Preface: This is a sermon I delivered at Echo Church on July 10, 2016 (you can listen to it here). I’m publishing my manuscript here as it could prove useful to Christians investigating this subject. I never intend my sermon notes for publication, so there is no citation of the research provided here. All of the factual claims here are the result of research and, to the best of my knowledge, all of this material can be easily cited; I haven’t yet taken the time to provide it here.
I always self-denigrate and tell people that preaching isn’t all too difficult. Indeed, my recent sabbatical from Echo proved it; in our small church, we have some fine communicators—people very capable of taking a text, interpreting it, and making it real to a Christian in the modern world.

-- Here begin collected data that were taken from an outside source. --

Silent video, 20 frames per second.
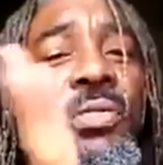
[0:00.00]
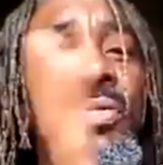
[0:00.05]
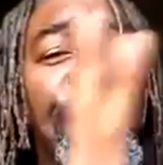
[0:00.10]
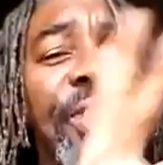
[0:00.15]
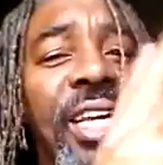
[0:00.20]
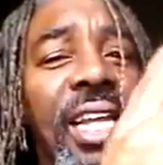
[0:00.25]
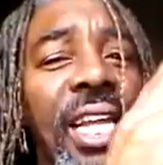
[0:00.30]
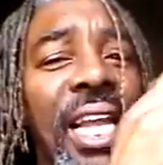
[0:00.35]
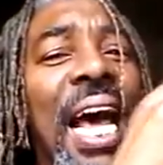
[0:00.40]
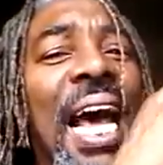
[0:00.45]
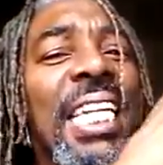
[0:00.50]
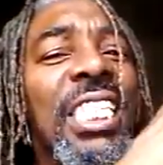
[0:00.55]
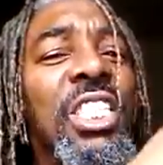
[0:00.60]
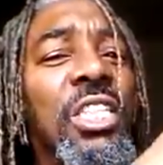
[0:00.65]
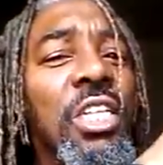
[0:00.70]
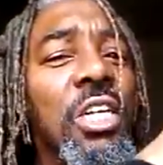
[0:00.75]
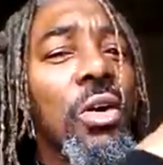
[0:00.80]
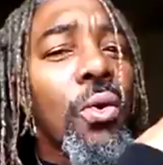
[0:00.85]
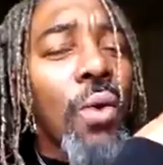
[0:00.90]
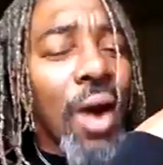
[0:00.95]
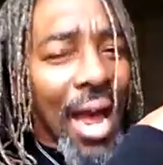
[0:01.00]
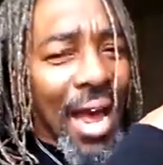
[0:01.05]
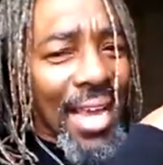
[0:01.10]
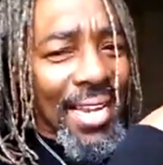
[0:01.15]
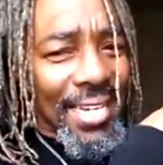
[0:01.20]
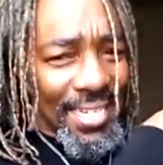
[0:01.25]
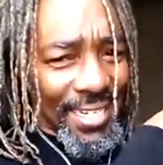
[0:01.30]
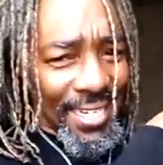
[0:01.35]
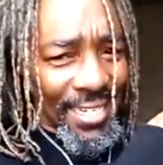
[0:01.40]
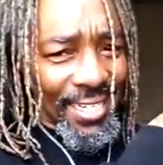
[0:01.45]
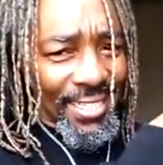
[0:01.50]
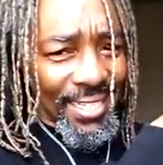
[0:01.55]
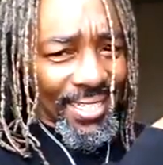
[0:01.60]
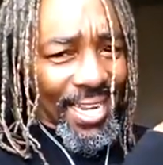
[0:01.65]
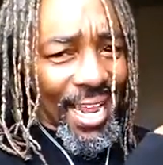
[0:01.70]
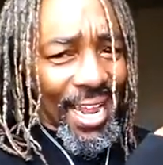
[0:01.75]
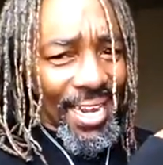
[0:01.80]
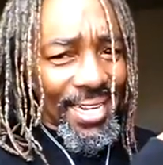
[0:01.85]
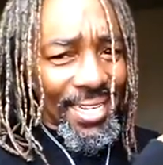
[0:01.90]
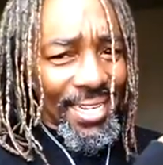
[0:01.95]
your theological ideas
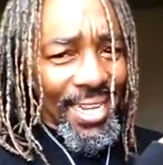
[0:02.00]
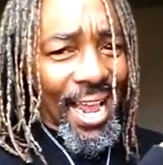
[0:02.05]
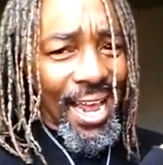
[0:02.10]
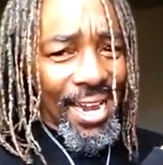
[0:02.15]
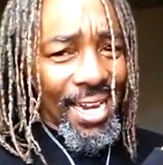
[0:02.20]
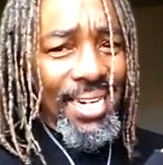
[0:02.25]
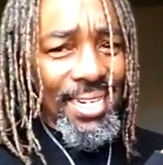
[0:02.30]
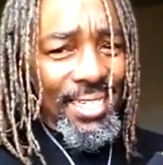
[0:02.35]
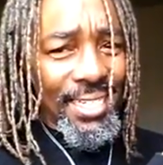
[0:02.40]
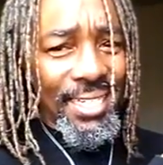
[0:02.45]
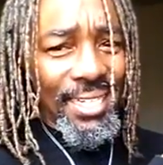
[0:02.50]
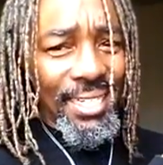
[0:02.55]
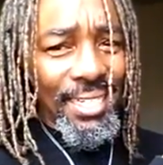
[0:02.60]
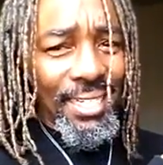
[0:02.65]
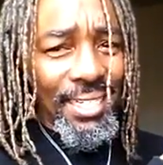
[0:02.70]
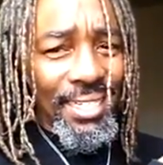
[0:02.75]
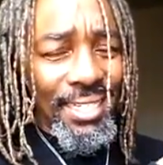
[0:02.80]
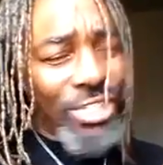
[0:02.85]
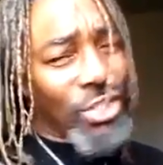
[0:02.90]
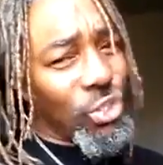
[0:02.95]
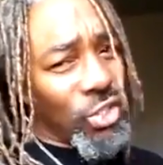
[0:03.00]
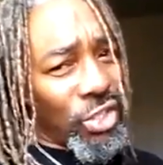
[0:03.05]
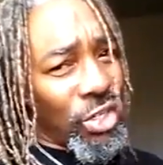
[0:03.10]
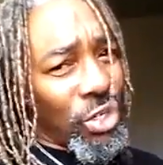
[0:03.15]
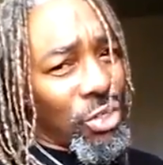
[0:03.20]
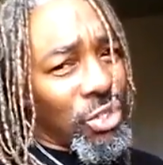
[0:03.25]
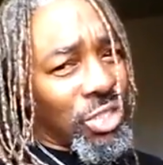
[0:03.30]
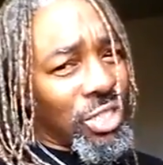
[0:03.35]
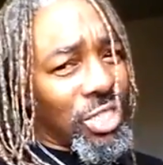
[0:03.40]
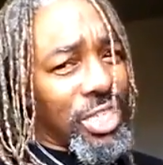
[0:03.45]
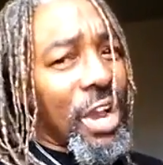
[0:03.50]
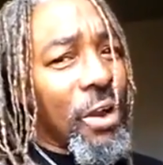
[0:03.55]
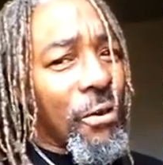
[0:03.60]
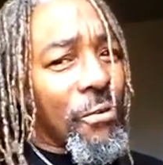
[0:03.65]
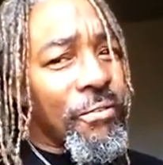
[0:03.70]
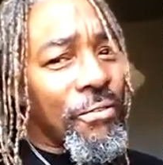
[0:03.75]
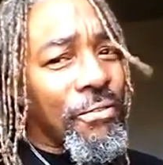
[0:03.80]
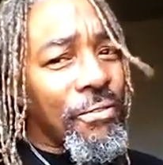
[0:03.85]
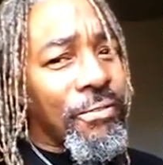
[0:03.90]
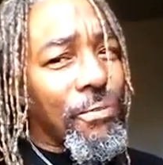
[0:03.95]
and ideology to
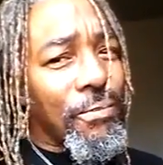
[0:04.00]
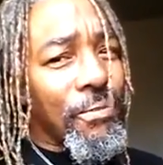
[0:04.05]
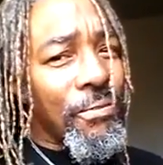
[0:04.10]
yourself.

That said, there are times when my tongue-in-cheek “anyone can do this,” is proven to be an exaggeration. This sermon is one of those times. Preaching this morning is an extremely difficult task. Like you, my heart broke this past week for my sisters and brothers in the African American community when we were faced with yet another tragedy—the killing of two black men, Alton Sterling and Philando Castille, by the guns from police officers in the south and north of our country. And before we even had ample time to wipe our tears, a shooter, a black veteran, motivated by hatred from these two events, opened fire at a peaceful protest in Dallas, targeting law enforcement and killing five police officers in cold blood.

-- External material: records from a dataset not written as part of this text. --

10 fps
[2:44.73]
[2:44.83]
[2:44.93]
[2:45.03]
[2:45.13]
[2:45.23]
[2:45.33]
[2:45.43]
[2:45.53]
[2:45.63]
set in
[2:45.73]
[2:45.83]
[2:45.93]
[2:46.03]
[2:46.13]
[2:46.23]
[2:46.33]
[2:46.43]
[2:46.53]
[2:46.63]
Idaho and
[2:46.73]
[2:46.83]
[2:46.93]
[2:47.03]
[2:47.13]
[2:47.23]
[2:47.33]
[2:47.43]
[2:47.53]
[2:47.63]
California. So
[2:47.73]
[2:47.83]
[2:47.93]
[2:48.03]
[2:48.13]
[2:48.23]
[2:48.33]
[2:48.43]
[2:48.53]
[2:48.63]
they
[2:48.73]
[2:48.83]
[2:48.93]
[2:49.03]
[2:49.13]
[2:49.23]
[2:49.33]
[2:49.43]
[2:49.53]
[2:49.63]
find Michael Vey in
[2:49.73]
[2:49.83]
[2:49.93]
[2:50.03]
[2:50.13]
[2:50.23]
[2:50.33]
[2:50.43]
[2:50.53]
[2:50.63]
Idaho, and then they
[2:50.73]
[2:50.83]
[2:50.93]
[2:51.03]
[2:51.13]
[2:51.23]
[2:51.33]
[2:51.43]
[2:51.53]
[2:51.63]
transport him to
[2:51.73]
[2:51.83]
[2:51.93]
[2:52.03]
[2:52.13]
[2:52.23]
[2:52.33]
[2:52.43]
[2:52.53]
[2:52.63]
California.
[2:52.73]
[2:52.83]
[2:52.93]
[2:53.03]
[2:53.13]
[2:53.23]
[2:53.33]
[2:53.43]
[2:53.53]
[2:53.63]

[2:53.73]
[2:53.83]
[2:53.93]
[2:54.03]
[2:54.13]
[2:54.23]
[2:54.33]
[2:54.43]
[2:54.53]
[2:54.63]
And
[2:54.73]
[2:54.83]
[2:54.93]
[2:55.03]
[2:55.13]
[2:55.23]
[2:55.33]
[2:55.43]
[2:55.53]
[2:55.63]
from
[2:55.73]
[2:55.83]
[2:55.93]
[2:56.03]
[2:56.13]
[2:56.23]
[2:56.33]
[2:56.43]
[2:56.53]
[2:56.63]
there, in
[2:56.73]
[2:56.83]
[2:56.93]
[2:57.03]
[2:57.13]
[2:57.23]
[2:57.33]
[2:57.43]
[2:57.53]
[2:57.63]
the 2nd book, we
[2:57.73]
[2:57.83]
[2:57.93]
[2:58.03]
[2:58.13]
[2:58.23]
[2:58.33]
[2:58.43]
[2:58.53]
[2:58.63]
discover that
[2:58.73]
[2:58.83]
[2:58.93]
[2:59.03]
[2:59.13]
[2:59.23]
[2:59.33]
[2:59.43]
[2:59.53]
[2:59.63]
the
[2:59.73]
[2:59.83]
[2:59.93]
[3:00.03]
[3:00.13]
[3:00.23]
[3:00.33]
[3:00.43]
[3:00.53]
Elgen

These are the moments when crafting a biblical message is most difficult. And yet, it doesn’t need to be. I could easily avoid it.
You see, I could speak about almost anything today and still get through this message unscathed. There are sixty-six books of the Bible to choose from and an endless number of messages I could deliver this morning.

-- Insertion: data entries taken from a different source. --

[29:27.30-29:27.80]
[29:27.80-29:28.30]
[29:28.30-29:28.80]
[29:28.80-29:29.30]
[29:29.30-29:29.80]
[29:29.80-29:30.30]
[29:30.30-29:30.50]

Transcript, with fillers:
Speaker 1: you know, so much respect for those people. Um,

For example, we sent out a call to show up early this morning so we could pray together (and I’m thankful for those that responded). In that vein, I could just preach a sermon moving us to pray for those families and communities affected. Or I could pan out, give a macro view of the spiritual conflict that lies underneath the surface of this violence—that ours is a fallen world in desperate need of a Savior. Still, I could make a case from Scripture that we are all made in the image of God, that all are precious in his sight, and that violence against each other is a deviation of the Lord’s will for humanity. Even though I could preach any of these things and be justified in doing so, it would be the easy way out, avoiding a challenging subject.
There is a statement that’s been linked to biblical preaching that I believe summarizes my preaching since starting Echo and compels me to do more this morning. It’s the adage: Comfort the afflicted. Afflict the comforted. Ironically, the phrase was coined by Finley Peter Dunne in 1902 in reference to the newspaper industry, but it’s been co-opted as a spiritual challenge that, I believe, is apt in times like this.
One of the advantages I have as an elder of Echo Church is that we are thoughtful congregation. As such, even when I preach a sermon that is “edgy,” and I present concepts with which you do not agree, you contemplate the challenge. So this morning, as I attempt to do right by the Spirit of God and the Word of God, I ask your patience as I preach what I’m called to do in this moment. I take my calling seriously and I know that I need to be a voice to say some difficult things.
I do, however, want to use the text we selected months ago to serve as the biblical foundation of this conversation. Our study of the book of First and Second Kings is helpful as the books hold relevance to our experiences. It details the struggle of a people to serve the Lord and their leaders failures. And the string throughout these books, and a lesson for us to observe, is that the faults of leadership (whether political or spiritual) do not absolve the masses of their faults. Yes, there’s enough sin to go around.